== Supplied records

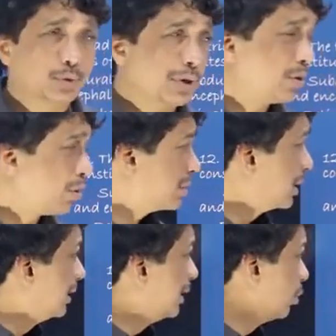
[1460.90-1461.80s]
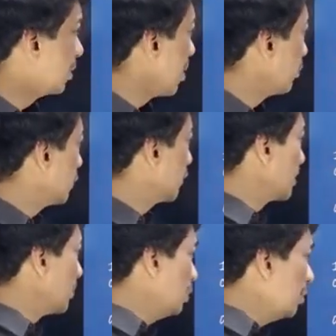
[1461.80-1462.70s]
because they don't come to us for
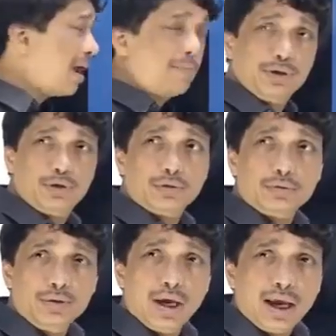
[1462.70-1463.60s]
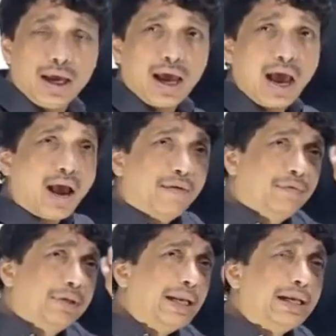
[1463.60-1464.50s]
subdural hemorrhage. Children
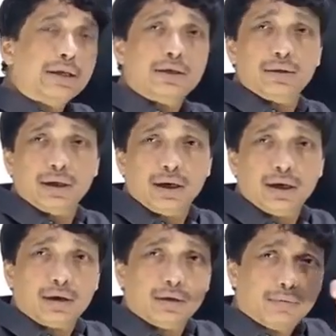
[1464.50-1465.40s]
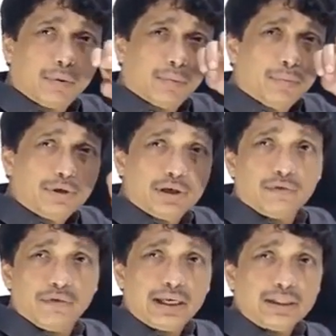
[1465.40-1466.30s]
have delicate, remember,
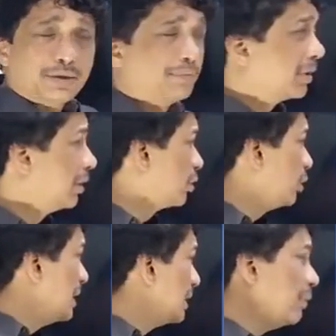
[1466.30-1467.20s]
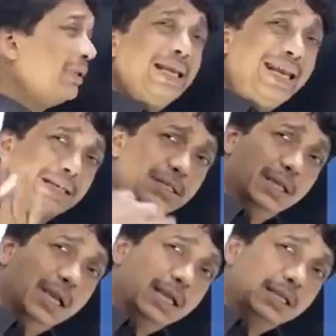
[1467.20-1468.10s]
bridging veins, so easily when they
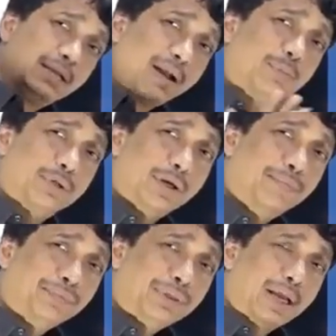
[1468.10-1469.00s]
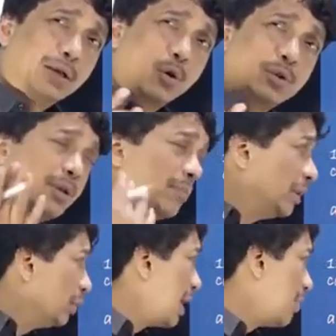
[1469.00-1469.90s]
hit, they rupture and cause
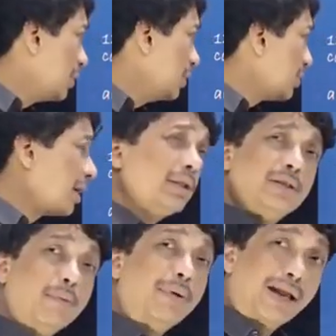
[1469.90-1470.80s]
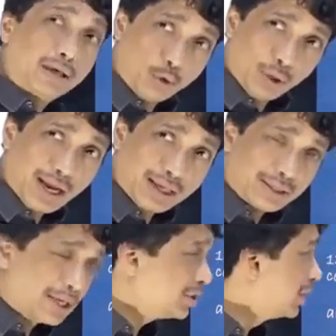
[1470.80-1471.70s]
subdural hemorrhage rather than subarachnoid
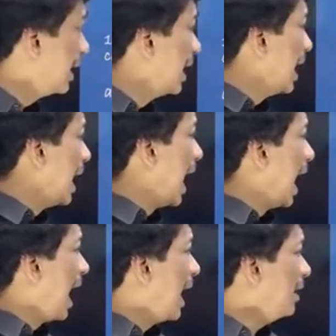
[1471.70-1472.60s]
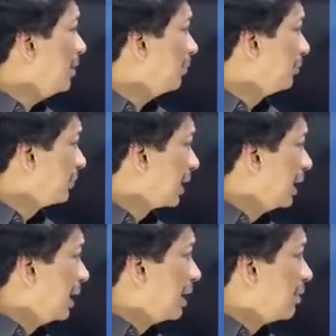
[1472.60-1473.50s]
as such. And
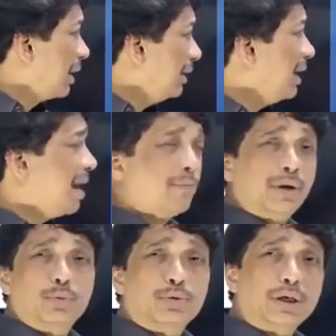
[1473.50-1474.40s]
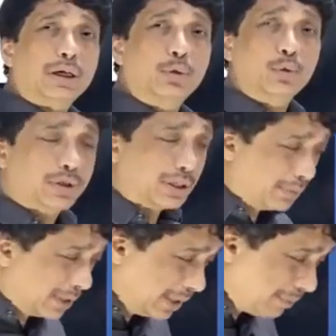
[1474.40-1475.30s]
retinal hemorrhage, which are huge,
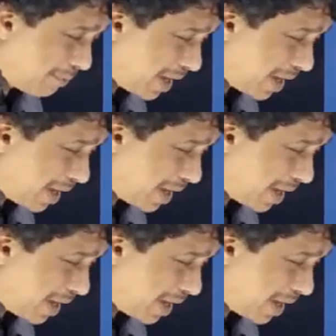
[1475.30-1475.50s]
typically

====

▸ **About this exercise**:
The listing above must be repeated exactly, apart from the pictures.

▸ **Worked solution**:
[1460.90-1461.80s]
[1461.80-1462.70s]
because they don't come to us for
[1462.70-1463.60s]
[1463.60-1464.50s]
subdural hemorrhage. Children
[1464.50-1465.40s]
[1465.40-1466.30s]
have delicate, remember,
[1466.30-1467.20s]
[1467.20-1468.10s]
bridging veins, so easily when they
[1468.10-1469.00s]
[1469.00-1469.90s]
hit, they rupture and cause
[1469.90-1470.80s]
[1470.80-1471.70s]
subdural hemorrhage rather than subarachnoid
[1471.70-1472.60s]
[1472.60-1473.50s]
as such. And
[1473.50-1474.40s]
[1474.40-1475.30s]
retinal hemorrhage, which are huge,
[1475.30-1475.50s]
typically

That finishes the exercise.